Dovrà anche riparare ai danni causati dalla sua apparizione e ristabilire il giusto corso degli eventi per poter riavere un futuro. Il film, con sorprendente leggerezza, si destreggia tra le intricate maglie del "paradosso del nonno", rendendolo digeribile e avvincente anche per lo spettatore meno avvezzo ai meandri della fisica quantistica. Ogni minima variazione, dal celebre ritocco sulla foto di famiglia che si dissolve lentamente – un'immagine di suspense tanto semplice quanto efficace – fino al più banale scambio di battute, ha il potenziale di riscrivere non solo la storia personale di Marty, ma un'intera linea temporale. È una corsa contro il tempo che è, essa stessa, una meditazione arguta sull'ineluttabilità del destino e sulla potenza delle piccole scelte individuali. L'ansia costante che il Marty di Michael J. Fox comunica, con quella sua frenesia giovanile e il suo sguardo perennemente spaesato, diviene la nostra stessa ansia per la conservazione di un delicato equilibrio temporale. La scelta di Fox, subentrato a Eric Stoltz dopo diverse settimane di riprese, si rivelò una delle decisioni più azzeccate nella storia del cinema: la sua energia, il suo timing comico e la sua innata empatia sono il cuore pulsante del film, elevando il personaggio oltre la semplice macchietta.

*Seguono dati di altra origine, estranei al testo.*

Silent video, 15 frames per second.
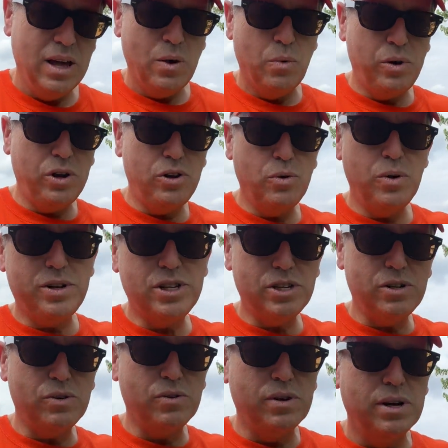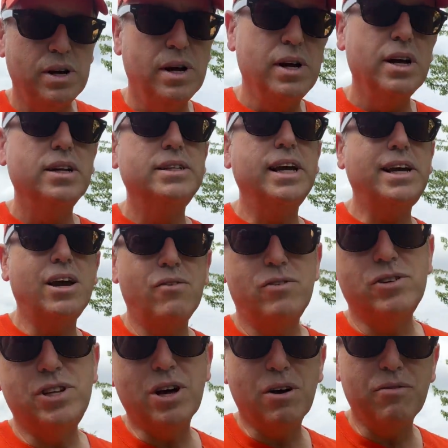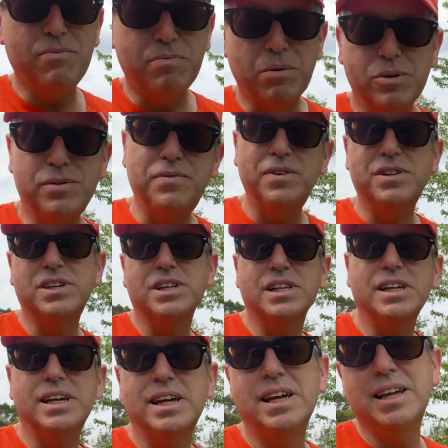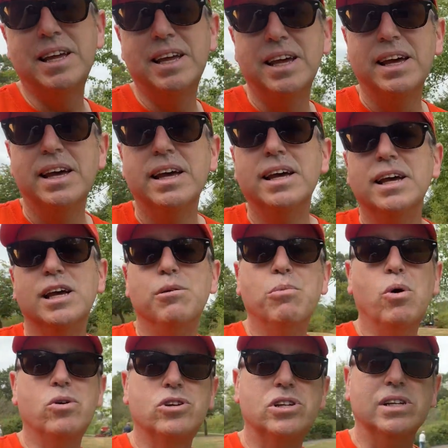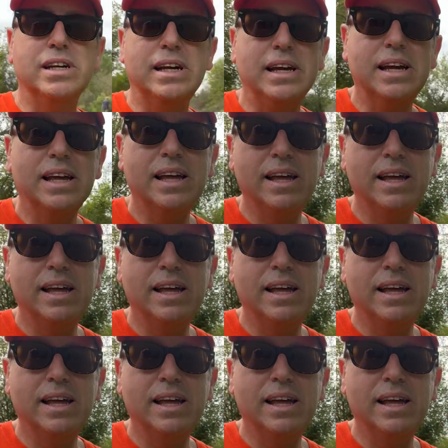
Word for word: What are you doing to take care of yourself, both physically, emotionally,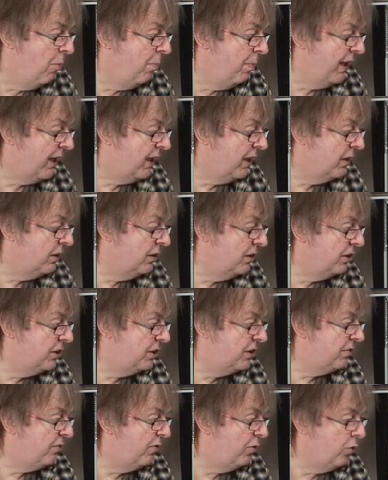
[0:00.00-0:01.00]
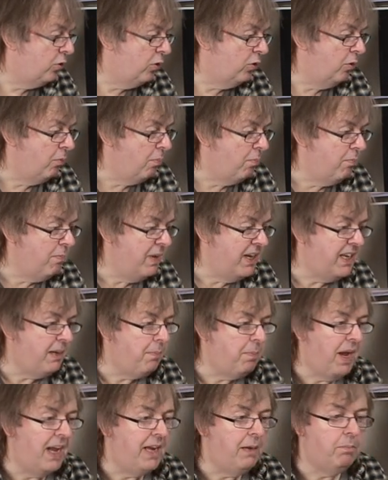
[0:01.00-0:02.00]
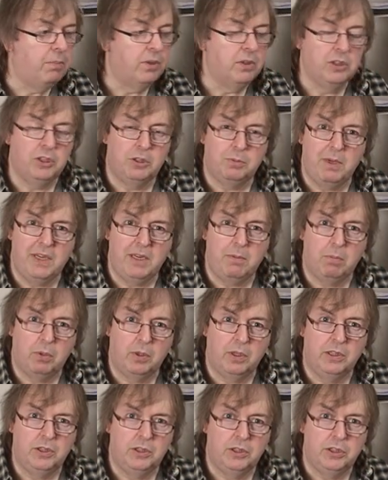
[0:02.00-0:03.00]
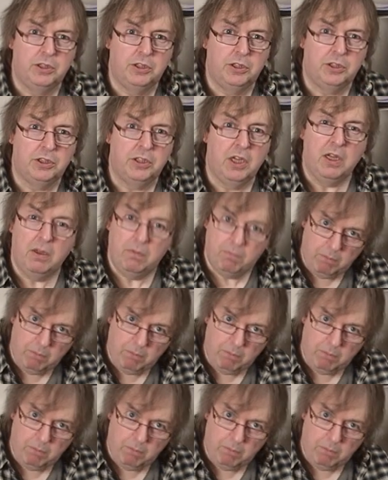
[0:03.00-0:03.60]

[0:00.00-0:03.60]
because for many papers, many printers,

E nel frattempo dovrà imprigionare l’energia di un fulmine per poter immagazzinare la potenza necessaria per spiccare il salto quantico attraverso il tempo. Una soluzione di ingegneria narrativa tanto fantasiosa quanto folgorante, che eleva il dispositivo del viaggio nel tempo da mero espediente scientifico a vero e proprio evento epico, quasi divino. Il fulmine non è solo energia, ma simbolo di un intervento provvidenziale, un lampo di genio che scuote l'universo e permette l'impossibile. È il tocco da maestro che trasforma la fantascienza in una fiaba ad alto voltaggio, in cui la credibilità scientifica è subordinata all'impatto visivo e al ritmo incalzante. L'intero climax alla torre dell'orologio è un balletto di ingegno e tempismo, un'apoteosi del suspense comico-avventuroso che pochi film hanno saputo eguagliare.

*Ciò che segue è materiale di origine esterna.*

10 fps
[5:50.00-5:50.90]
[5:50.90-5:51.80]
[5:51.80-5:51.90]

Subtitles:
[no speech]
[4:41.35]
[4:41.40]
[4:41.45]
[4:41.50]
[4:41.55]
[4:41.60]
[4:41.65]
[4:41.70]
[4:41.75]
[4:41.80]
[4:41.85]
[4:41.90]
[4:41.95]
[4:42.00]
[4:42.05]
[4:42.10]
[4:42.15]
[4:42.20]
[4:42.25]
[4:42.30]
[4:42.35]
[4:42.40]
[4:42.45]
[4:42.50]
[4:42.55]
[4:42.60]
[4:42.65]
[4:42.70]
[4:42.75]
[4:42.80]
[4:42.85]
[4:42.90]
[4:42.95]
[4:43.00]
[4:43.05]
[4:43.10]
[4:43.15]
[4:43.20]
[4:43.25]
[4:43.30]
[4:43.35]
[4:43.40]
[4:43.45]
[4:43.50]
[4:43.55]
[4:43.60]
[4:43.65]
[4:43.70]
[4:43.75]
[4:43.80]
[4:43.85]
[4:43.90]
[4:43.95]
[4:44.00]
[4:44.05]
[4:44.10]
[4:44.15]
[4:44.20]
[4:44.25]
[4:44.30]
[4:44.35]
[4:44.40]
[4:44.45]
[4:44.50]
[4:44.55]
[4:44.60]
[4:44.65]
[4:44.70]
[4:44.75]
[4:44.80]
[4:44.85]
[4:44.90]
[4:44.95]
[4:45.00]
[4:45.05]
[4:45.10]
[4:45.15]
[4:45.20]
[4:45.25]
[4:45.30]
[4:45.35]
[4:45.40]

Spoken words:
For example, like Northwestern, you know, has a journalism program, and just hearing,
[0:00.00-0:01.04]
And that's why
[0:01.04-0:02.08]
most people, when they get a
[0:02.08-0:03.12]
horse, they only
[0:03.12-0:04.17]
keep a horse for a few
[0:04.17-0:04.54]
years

La leggerezza della narrazione fa da contrappunto ad una serie di postulati scientifici abbastanza tosti da introdurre in una commedia ma il film funziona alla perfezione. Il segreto di questo equilibrio risiede nella sceneggiatura di Bob Gale e Robert Zemeckis, una vera lezione di economia narrativa e di costruzione di personaggi, rifinita per anni sotto l'occhio vigile di Steven Spielberg, che ne fu produttore esecutivo. Ogni battuta, ogni gag, ogni elemento scenico trova una sua risonanza più avanti nella trama, creando un'esperienza visiva densa ma mai pesante. La colonna sonora di Alan Silvestri, con le sue melodie energiche e i suoi temi iconici, accompagna l'azione con un dinamismo che è quasi un personaggio a sé stante, amplificando l'epica sensazione di avventura e la malinconica dolcezza dei momenti più intimi.

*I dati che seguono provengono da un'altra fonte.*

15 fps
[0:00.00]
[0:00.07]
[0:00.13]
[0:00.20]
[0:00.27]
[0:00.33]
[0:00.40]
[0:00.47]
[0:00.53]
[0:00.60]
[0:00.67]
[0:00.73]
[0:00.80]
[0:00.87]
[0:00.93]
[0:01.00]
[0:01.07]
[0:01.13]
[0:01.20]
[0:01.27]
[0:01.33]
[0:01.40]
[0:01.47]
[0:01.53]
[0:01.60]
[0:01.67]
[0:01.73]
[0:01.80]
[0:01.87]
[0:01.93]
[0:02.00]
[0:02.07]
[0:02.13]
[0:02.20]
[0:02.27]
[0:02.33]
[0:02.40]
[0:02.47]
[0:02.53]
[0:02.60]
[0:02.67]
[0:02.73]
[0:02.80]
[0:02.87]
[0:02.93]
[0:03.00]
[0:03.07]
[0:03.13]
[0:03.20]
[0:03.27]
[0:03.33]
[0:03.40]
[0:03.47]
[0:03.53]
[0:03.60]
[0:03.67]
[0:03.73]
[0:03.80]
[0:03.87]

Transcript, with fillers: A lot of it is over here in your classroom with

Tra le scene più memorabili: il concerto al ballo studentesco dove Marty per ristabilire il giusto corso degli eventi deve far innamorare suo padre e sua madre che invece si è innamorata di lui. Durante la performance Marty si lancia in un assolo di chitarra elettrica con inevitabile riff metallaro e mentre tutti rimangono basiti ad osservarlo candidamente si scusa: “Forse non siete ancora pronti per questo”. Questa scena non è solo un brillante stratagemma narrativo, ma un meta-commentario sulla natura dell'innovazione culturale. Marty, il ragazzo del futuro, porta il rock 'n' roll puro, non ancora mediato dal pop degli anni '50, un anticipo di ciò che la musica sarebbe diventata. È un momento di geniale anacronismo che culmina con un omaggio implicito a Chuck Berry – il cugino di Marvin Berry, che, ispirato, telefona a Chuck per fargli sentire il "suono" – creando un circolo virtuoso che lega il passato al futuro attraverso la musica. È in questi momenti che Ritorno al Futuro trascende il semplice intrattenimento per divenire un'opera d'arte che riflette sulla storia, sull'identità e sul potere catartico della creatività.